Mengangkat Warisan Budaya Tradisi Mandi ke Aek

JAKARTA – Festival Bumi Seentak Galah Serengkuh Dayung Jilid 3 di tempat Daerah Tebo mengadakan lokakarya yang dimaksud mengkaji Warisan Budaya Tak Benda Indonesia (WBTbI) Tradisi Mandi ke Aek. Festival yang disebutkan bagian dari rangkaian acara Kenduri Swarnabhumi 2024.
Adapun tradisi Mandi ke Aek merupakan upacara adat yang tersebut telah terjadi dilestarikan secara turun-temurun oleh warga Daerah Aliran Sungai (DAS Batanghari) termasuk penduduk Kelurahan Sungai Bengkal, Wilayah Tebo. Tradisi itu menjadi salah satu simbol kebersamaan dan juga hubungan harmonis antara manusia juga alam.
Pewaris WBTbI Tradisi Mandi Ke Aek, Novpriadi mengatakan, tradisi Mandi ke Aek khususnya pada wilayah Tebo dilaksanakan ketika bayi berusia tujuh hari atau pasca lepasnya tali pusat. “Prosesi ini, yang tersebut juga dikenal sebagai ‘nyebur’, merupakan bentuk penghormatan terhadap alam kemudian leluhur, juga ungkapan rasa syukur untuk Tuhan Yang Maha Esa melawan kelahiran manusia anak,” ujar Novpriadi, Mulai Pekan (2/9/2024).

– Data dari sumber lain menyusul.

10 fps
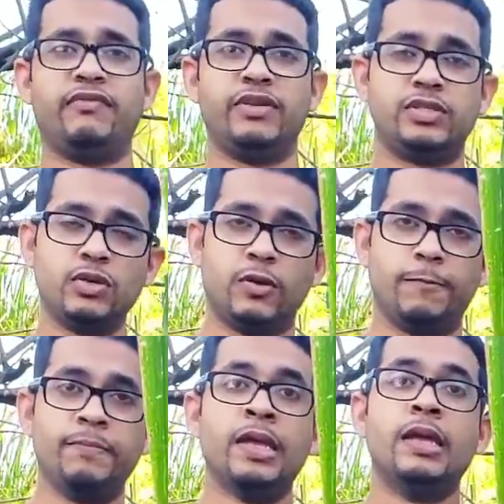feet tall.
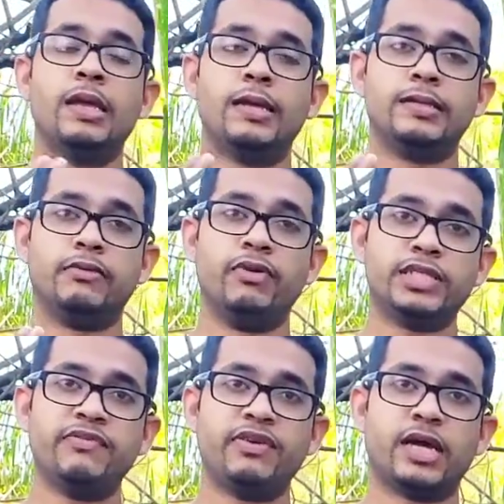The
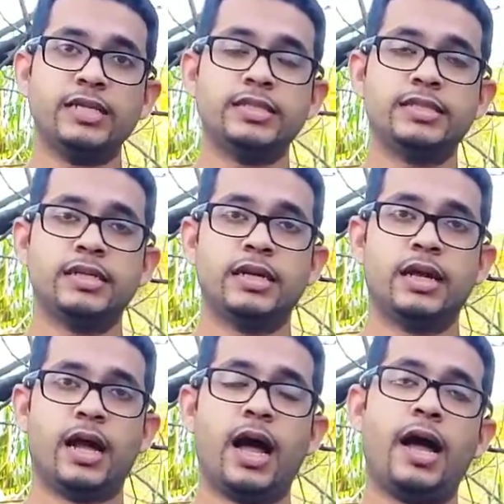reason for that
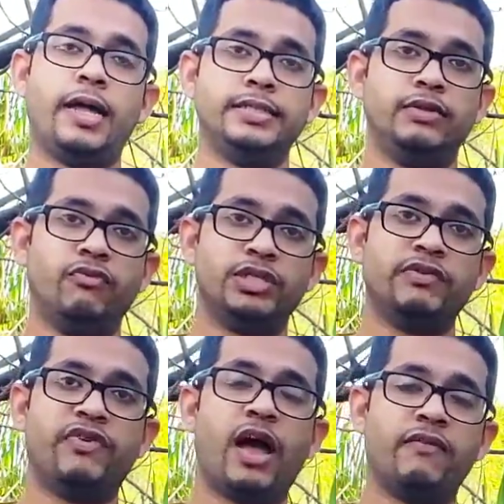and the reason
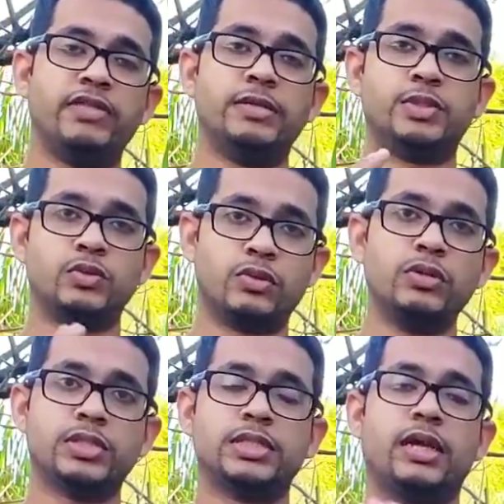for having them so
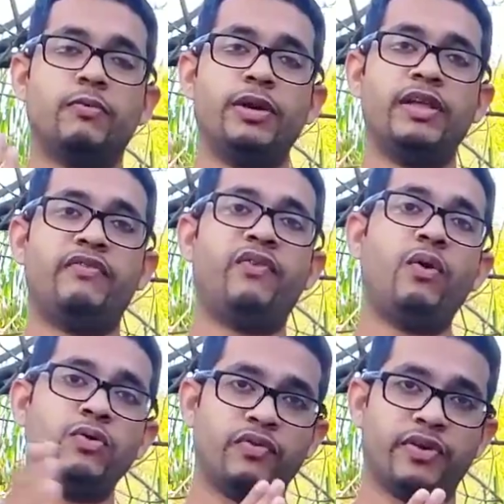close is that when they
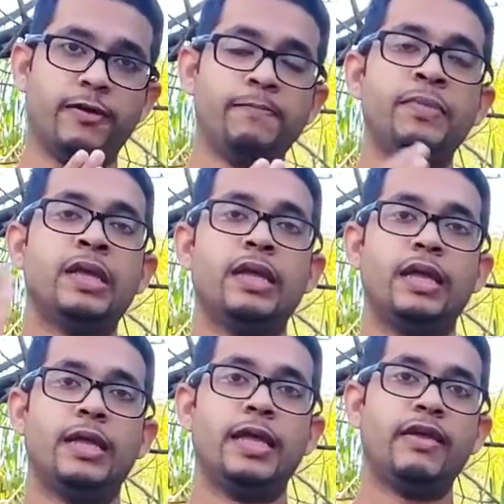fall over,
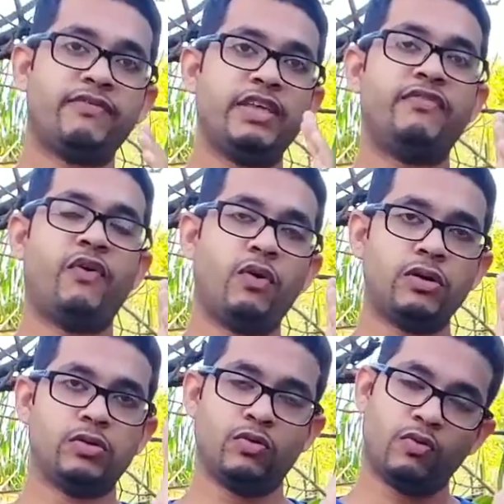if they
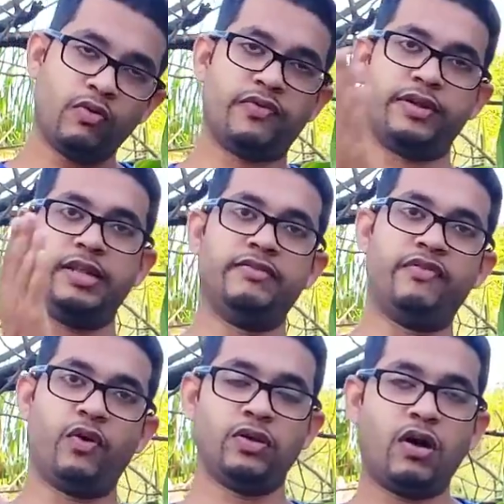fall over, they'll
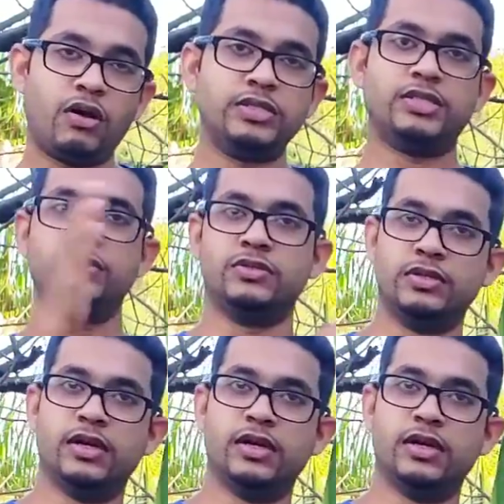fall ontoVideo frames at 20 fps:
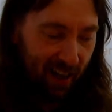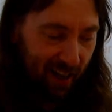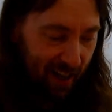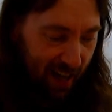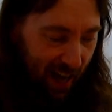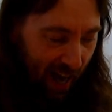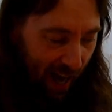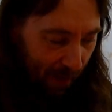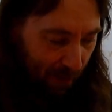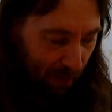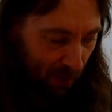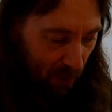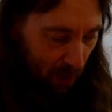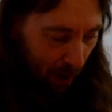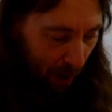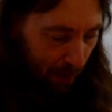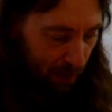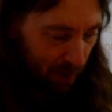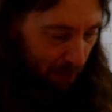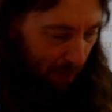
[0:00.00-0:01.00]
Yeah, so
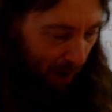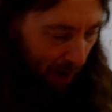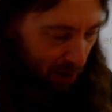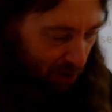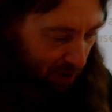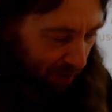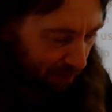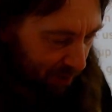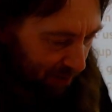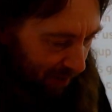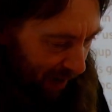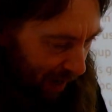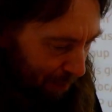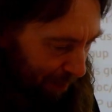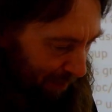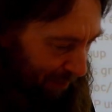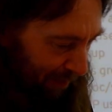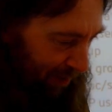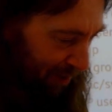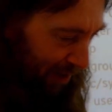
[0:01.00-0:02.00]
I was a Microsoft
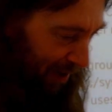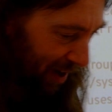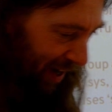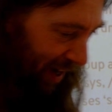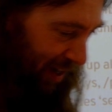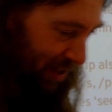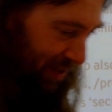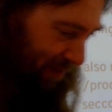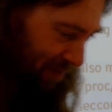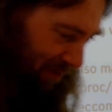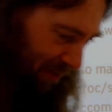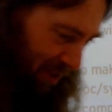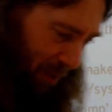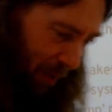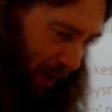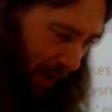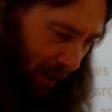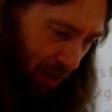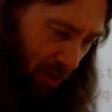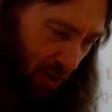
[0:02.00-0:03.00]
developer for 3 years,
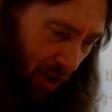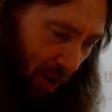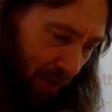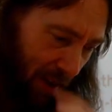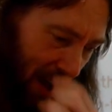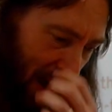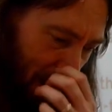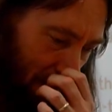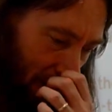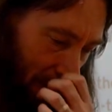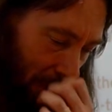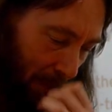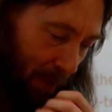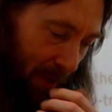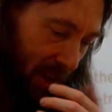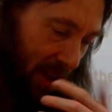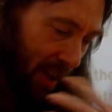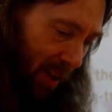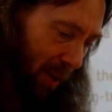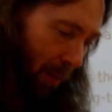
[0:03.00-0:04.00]
so I could solve that problem.
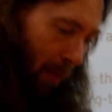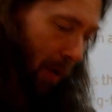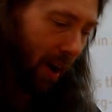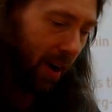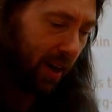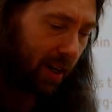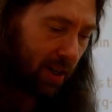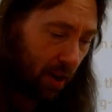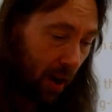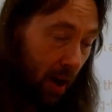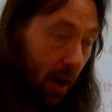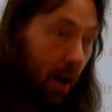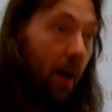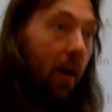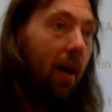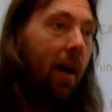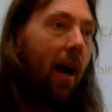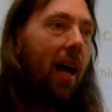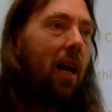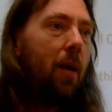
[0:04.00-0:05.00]
But the other one is,
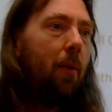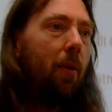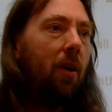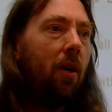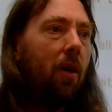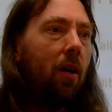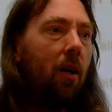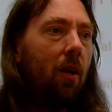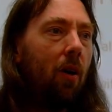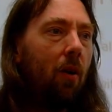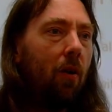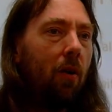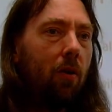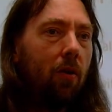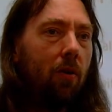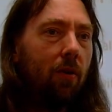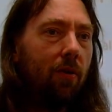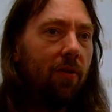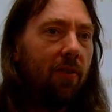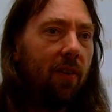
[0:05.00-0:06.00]
anyone an
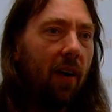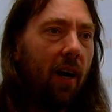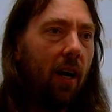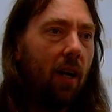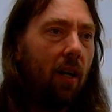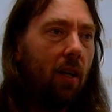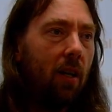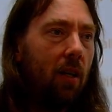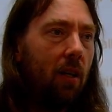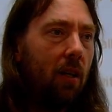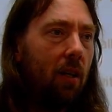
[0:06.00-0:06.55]
Oracle fan?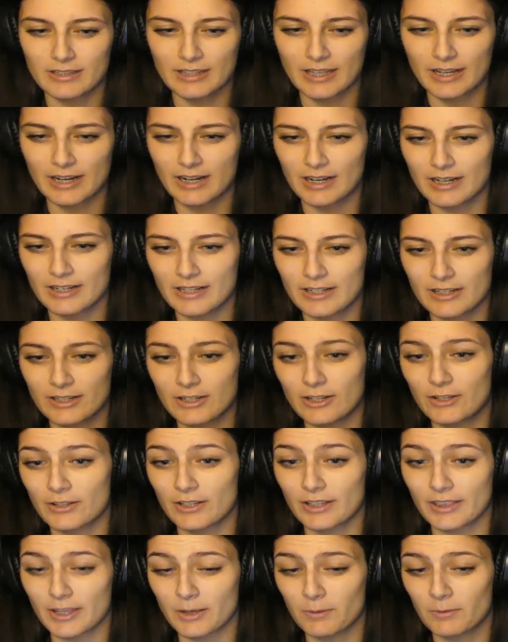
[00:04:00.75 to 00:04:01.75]
Like, I didn't know
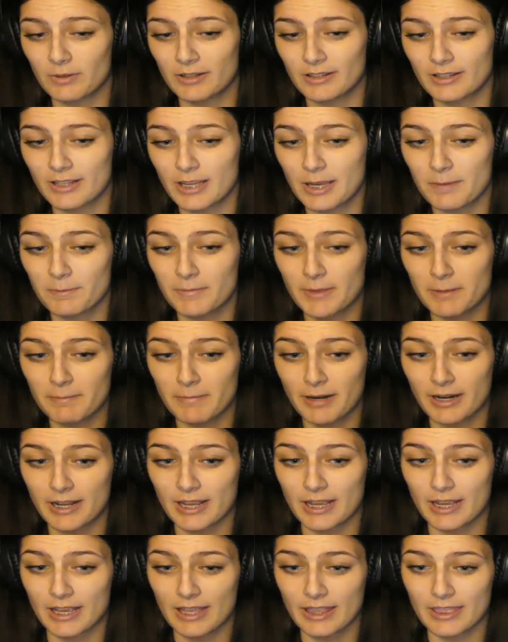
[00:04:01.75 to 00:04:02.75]
that they would keep the
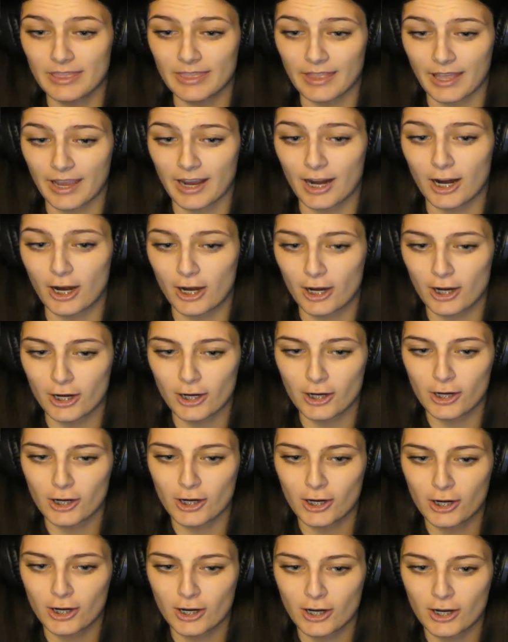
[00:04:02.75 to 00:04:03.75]
money
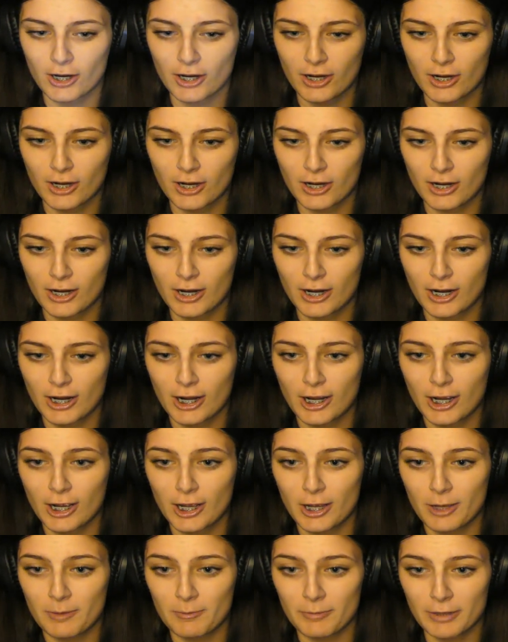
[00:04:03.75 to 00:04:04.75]
there.
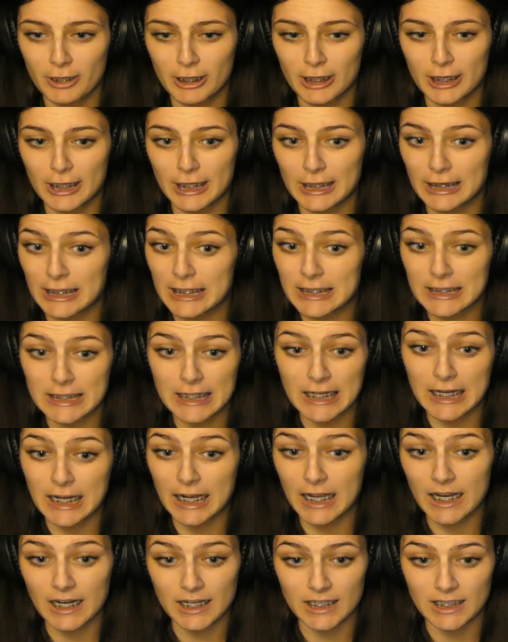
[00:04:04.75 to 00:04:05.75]
But at least he
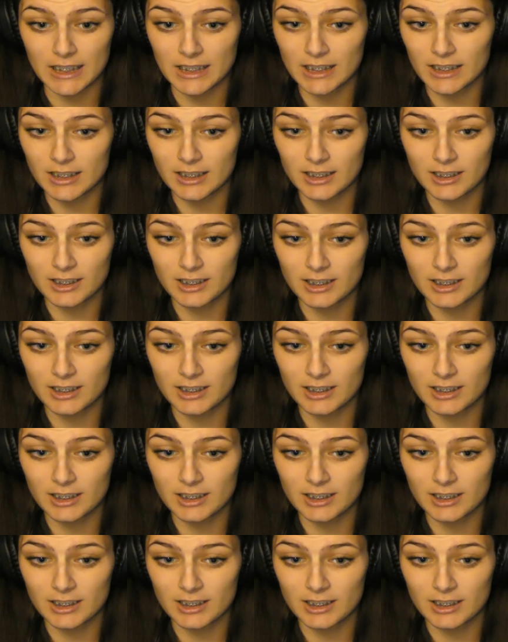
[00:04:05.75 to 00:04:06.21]
got it.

Dalam prosesi ini, bayi digendong oleh seseorang dukun yang tersebut membantu proses kelahirannya, kemudian diarak menuju sungai Batanghari dengan iring-iringan keluarga besar dari pihak ayah kemudian ibu. Dukun menyebabkan tunam yang digunakan dibungkus kain hitam juga dibakar untuk membuka jalan dengan asapnya.
Setelah tiba pada sungai, bayi dimandikan dengan air sungai yang telah lama dicampur dengan kembang tujuh rupa lalu berbagai komponen lainnya, sambil dukun membacakan mantra: “Mudik Aek Ilir Aek, Ambek Aek pepat an Batang. Beranjak kau antu Aek, Aku nan Mandian anak cucu Adam.”
Usai dimandikan, bayi dibawa kembali ke rumah untuk diayun di kain panjang, disertai dengan pembacaan selawat nabi kemudian doa keselamatan. Prosesi ini juga mempunyai makna sosial serta spiritual yang digunakan mendalam, seperti memperkenalkan bayi terhadap lingkungan alam, khususnya sungai yang menjadi sumber kehidupan, juga mengungkapkan rasa syukur dan juga terima kasih untuk dukun beranak.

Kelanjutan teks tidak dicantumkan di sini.